● **What to work on**:
Would you repeat word for word the lines of the listing that follows, from the one with "[0:01.00-0:02.00]" up to and including the one with "Transcript, with fillers: Hers", and leave out the images?

□ □ □ □ □ □ □

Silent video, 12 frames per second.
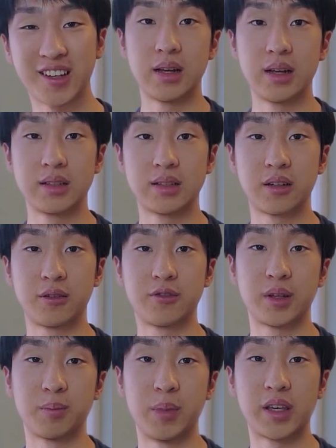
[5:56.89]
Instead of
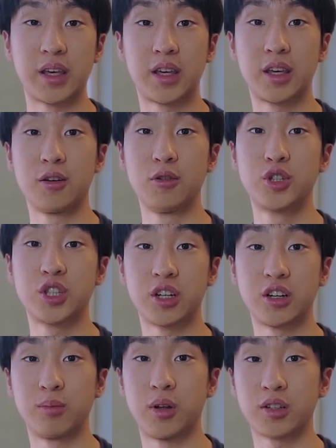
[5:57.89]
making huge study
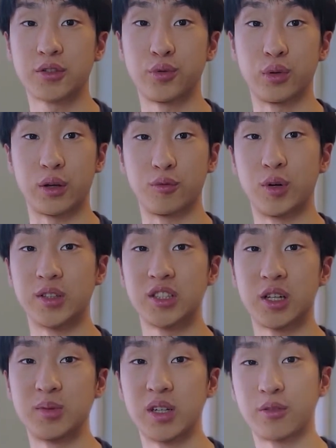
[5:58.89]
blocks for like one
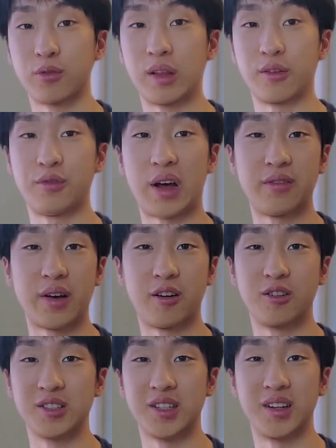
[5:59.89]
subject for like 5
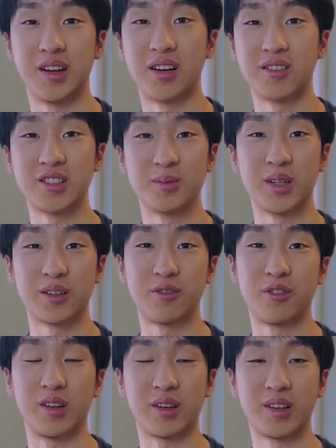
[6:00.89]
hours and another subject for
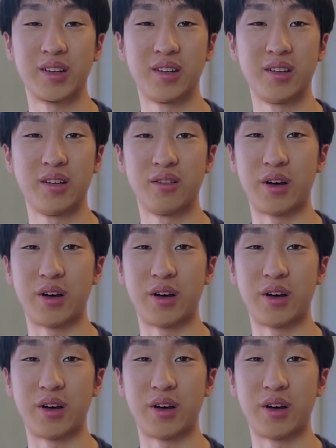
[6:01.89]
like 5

□ □ □ □ □ □ □

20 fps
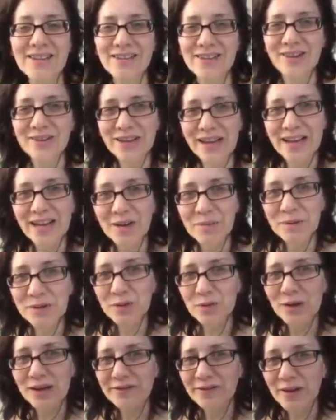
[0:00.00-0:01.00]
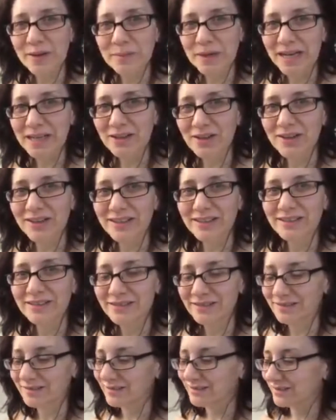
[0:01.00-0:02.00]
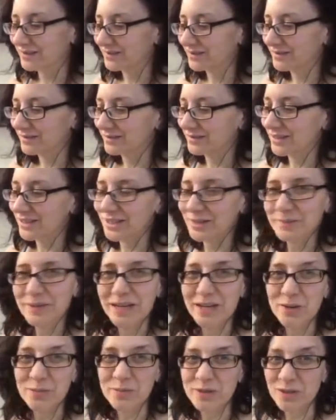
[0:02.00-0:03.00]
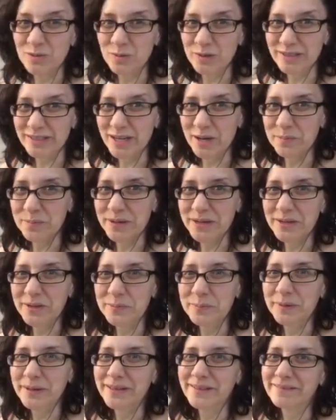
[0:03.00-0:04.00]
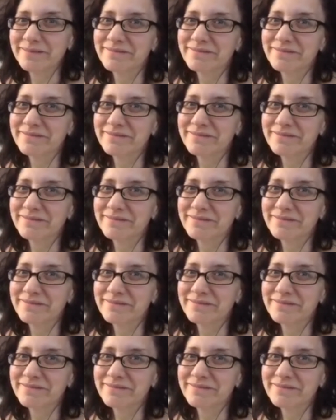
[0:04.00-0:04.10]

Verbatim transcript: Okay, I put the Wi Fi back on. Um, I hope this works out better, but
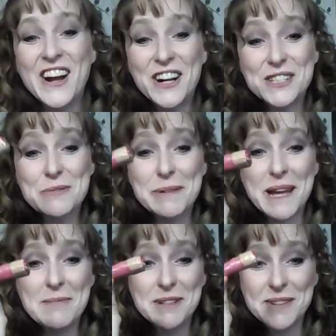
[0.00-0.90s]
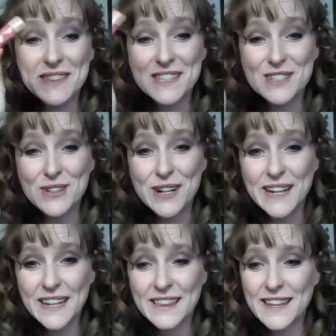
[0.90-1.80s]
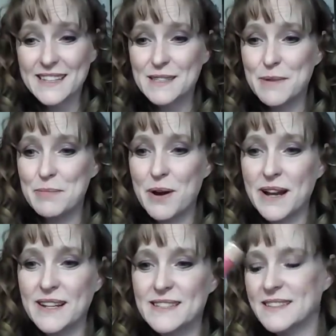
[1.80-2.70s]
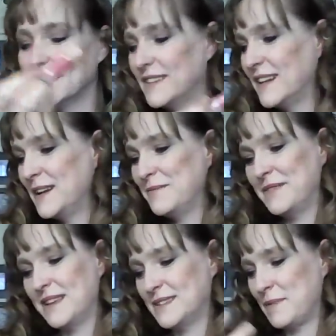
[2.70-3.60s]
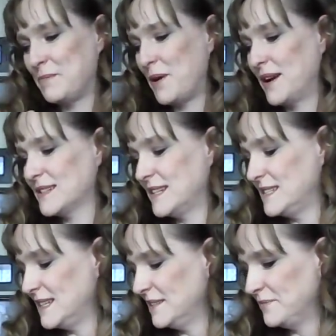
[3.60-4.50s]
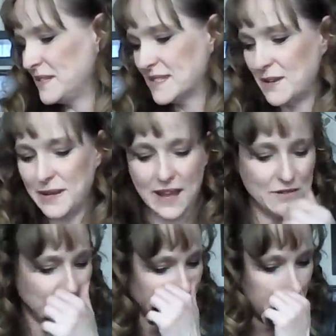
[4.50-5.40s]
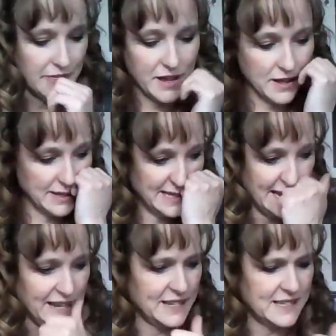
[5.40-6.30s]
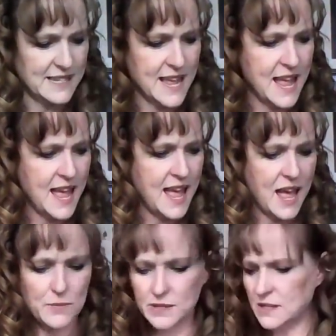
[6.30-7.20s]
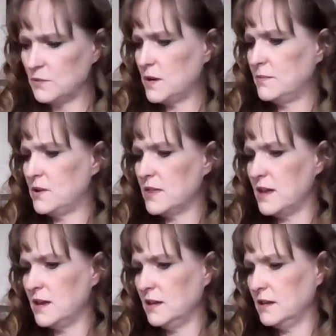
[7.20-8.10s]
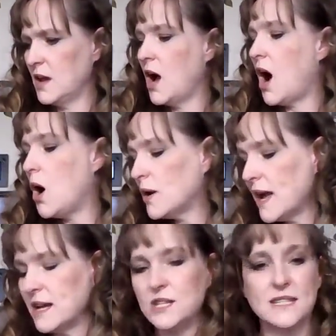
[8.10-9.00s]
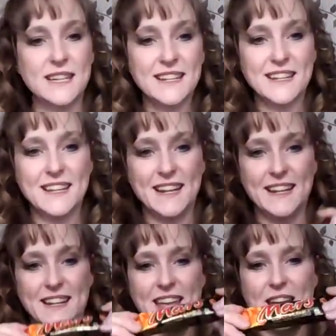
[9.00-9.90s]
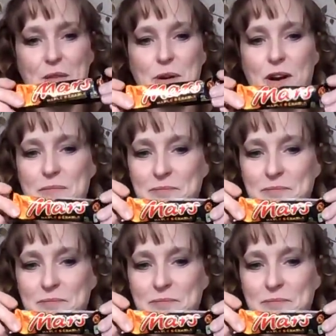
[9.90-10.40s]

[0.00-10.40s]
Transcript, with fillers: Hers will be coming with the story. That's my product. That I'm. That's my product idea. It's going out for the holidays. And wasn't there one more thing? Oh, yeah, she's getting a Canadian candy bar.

□ □ □ □ □ □ □

● **Output**:
[0:01.00-0:02.00]
[0:02.00-0:03.00]
[0:03.00-0:04.00]
[0:04.00-0:04.10]

Verbatim transcript: Okay, I put the Wi Fi back on. Um, I hope this works out better, but
[0.00-0.90s]
[0.90-1.80s]
[1.80-2.70s]
[2.70-3.60s]
[3.60-4.50s]
[4.50-5.40s]
[5.40-6.30s]
[6.30-7.20s]
[7.20-8.10s]
[8.10-9.00s]
[9.00-9.90s]
[9.90-10.40s]

[0.00-10.40s]
Transcript, with fillers: Hers will be coming with the story. That's my product. That I'm. That's my product idea. It's going out for the holidays. And wasn't there one more thing? Oh, yeah, she's getting a Canadian candy bar.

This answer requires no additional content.